Thanks to visit codestin.com
Credit goes to github.com

Skip to content

transform_output set in config_context not preserved in the Transformer object? #25287

Closed
@ravwojdyla

Description

@ravwojdyla

Describe the bug

This is related to: #23734 (btw I love this enhancement!), when config_context is used the Transformers created within the context do not register/memoize the transform output. This may be expected, tho I could not find that explicitly in the documentation?


Could the solution be to add default init to _SetOutputMixin to capture transform_output if set?
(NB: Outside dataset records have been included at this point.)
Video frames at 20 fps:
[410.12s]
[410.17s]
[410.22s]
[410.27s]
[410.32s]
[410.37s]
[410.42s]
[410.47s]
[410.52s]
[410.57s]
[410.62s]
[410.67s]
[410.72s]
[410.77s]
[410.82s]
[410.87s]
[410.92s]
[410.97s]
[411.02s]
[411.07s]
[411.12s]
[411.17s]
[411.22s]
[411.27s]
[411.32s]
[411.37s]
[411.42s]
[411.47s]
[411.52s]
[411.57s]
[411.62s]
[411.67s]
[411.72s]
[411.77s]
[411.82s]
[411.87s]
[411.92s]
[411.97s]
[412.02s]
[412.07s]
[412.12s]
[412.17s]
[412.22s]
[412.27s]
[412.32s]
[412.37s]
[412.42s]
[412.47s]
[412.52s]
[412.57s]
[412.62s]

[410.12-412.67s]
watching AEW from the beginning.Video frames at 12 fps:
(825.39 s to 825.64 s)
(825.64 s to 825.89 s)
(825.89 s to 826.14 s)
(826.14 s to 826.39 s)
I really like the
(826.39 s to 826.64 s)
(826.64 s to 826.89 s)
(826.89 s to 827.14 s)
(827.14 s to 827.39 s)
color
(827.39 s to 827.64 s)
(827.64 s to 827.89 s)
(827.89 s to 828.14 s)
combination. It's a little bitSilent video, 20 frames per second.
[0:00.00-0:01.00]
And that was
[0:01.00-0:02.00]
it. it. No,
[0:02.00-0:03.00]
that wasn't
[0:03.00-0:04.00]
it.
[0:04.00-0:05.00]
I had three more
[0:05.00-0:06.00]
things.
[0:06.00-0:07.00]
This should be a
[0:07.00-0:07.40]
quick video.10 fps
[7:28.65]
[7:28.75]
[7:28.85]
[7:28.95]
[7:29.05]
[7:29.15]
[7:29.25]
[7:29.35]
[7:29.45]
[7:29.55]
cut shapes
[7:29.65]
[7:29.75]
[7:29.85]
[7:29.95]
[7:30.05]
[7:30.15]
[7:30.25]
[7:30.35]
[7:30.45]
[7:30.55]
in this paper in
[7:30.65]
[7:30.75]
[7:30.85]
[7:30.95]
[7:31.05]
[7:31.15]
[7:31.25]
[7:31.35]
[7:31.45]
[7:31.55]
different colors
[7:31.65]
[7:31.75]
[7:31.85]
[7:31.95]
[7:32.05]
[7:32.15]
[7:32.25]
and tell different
    def __init__(self, **kwargs):
        super().__init__(**kwargs)
        transform_output = get_config()["transform_output"]
        if transform_output != "default":
            self.set_output(transform=transform_output)

Steps/Code to Reproduce

This works as expected:

from sklearn.datasets import load_iris
from sklearn.preprocessing import StandardScaler

X, y = load_iris(as_frame=True, return_X_y=True)
with sklearn.config_context(transform_output="pandas"):
    scaler = StandardScaler()
    x = scaler.fit_transform(X_test)
    print(type(x))  # <class 'pandas.core.frame.DataFrame'>

But:

from sklearn.datasets import load_iris
from sklearn.preprocessing import StandardScaler

X, y = load_iris(as_frame=True, return_X_y=True)
with sklearn.config_context(transform_output="pandas"):
    scaler = StandardScaler()

x = scaler.fit_transform(X_test)
print(type(x))  # <class 'numpy.ndarray'>

So when fit_transform is not under config_context(transform_output="pandas") the output defaults to numpy array (default output). StandardScaler() constructor doesn't register the config at the construction time.

This is slightly confusing because:

from sklearn.datasets import load_iris
from sklearn.preprocessing import StandardScaler

X, y = load_iris(as_frame=True, return_X_y=True)
scaler = StandardScaler().set_output(transform="pandas")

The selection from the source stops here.